We should not get disenchanted with the WTO because of the problems of pepper farmers of Waynad. Instead, they should be encouraged to adopt quality control and better crop practices to lower their cost of production and conquer the global markets as Vietnam has done. It will not do to remain tied to backward practices and cry about the threat from imports.
The problem of lower wages is more difficult. One who is willing to work for the lowest wages will win the world market. The wages of farmers of Indonesia, India and other countries will be determined by those prevailing in the least-wage country Vietnam. On this count, the complaint of Waynad farmers has merit.

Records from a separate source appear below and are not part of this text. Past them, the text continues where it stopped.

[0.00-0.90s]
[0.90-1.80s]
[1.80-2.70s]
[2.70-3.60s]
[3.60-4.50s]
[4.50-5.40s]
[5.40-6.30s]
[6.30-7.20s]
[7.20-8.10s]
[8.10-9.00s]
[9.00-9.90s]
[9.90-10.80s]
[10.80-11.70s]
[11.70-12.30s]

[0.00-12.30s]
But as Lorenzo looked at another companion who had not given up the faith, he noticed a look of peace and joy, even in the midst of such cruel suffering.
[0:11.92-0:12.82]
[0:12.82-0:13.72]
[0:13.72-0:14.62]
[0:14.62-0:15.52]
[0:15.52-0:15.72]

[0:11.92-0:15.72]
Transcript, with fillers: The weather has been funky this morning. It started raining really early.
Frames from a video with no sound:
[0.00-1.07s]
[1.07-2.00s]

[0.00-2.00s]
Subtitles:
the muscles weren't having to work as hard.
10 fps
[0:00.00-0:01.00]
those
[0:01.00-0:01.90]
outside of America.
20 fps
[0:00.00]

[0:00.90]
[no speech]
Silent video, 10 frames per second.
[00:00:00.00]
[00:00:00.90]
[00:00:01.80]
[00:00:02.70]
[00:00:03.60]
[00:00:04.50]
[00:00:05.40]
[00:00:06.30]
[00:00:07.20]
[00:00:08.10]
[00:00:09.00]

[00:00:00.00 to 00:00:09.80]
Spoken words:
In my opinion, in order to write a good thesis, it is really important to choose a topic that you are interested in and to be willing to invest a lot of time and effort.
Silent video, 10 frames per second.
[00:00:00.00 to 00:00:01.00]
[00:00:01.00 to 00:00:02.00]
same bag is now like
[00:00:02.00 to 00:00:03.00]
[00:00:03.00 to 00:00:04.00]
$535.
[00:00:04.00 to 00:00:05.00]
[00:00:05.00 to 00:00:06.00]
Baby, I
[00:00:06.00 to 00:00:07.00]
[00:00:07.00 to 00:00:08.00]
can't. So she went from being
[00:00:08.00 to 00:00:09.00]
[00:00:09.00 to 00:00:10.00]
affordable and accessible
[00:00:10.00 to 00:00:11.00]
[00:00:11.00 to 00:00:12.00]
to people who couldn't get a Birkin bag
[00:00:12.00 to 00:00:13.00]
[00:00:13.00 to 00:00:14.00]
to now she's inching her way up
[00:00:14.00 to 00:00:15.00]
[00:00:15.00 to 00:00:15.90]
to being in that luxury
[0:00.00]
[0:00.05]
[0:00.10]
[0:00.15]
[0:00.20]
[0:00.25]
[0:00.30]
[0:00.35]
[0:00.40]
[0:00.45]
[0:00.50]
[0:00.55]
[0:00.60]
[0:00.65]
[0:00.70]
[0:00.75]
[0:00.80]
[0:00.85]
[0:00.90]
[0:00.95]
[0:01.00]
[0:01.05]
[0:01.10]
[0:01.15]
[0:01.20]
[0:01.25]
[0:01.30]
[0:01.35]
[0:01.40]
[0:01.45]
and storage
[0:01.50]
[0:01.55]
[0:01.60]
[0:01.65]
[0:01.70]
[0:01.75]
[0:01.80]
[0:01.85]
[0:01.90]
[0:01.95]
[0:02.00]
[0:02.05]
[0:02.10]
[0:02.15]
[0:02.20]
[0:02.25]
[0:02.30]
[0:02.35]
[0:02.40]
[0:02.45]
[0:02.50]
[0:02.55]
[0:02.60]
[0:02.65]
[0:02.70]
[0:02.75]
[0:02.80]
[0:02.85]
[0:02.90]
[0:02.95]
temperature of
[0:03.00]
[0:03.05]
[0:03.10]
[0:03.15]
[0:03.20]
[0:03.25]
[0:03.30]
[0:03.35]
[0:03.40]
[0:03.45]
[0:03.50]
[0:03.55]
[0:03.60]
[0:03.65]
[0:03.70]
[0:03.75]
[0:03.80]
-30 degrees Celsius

The solution is not easy, however. Higher import duty on pepper may protect Waynad farmers but two problems will remain. One, the protection could support outdated crop practices rather than higher wages. Say the government imposes an import duty of Rs 10 a kg on pepper imports from Sri Lanka and Vietnam. The price in the domestic market would rise to Rs 70 a kg.
However, the higher price of pepper may not translate into higher income for the farmer if his yield is less. Thus, protection should be provided along with a programme to upgrade the crop practices as was done in Vietnam.
The second problem is that India can protect its domestic market from imports but that will not help capture export markets. It will be necessary, therefore, to provide a suitable export subsidy to compensate for the higher wages of India's farmers.
The country needs to adopt a three-point strategy to meet the challenges thrown up by the WTO. One, it needs to readjust its agricultural exports by looking at the global comparative advantage for each crop. It is possible that farmers of Waynad will shift from pepper to rubber or ginger.
Two, India needs to implement programmes for quality assurance and best crop practices for all its crops.
Three, it needs to provide protection from imports, and offer export subsidies in limited quantities to select crops where enhanced incomes of farmers, rather than outdated crop practices, are leading to higher cost of production.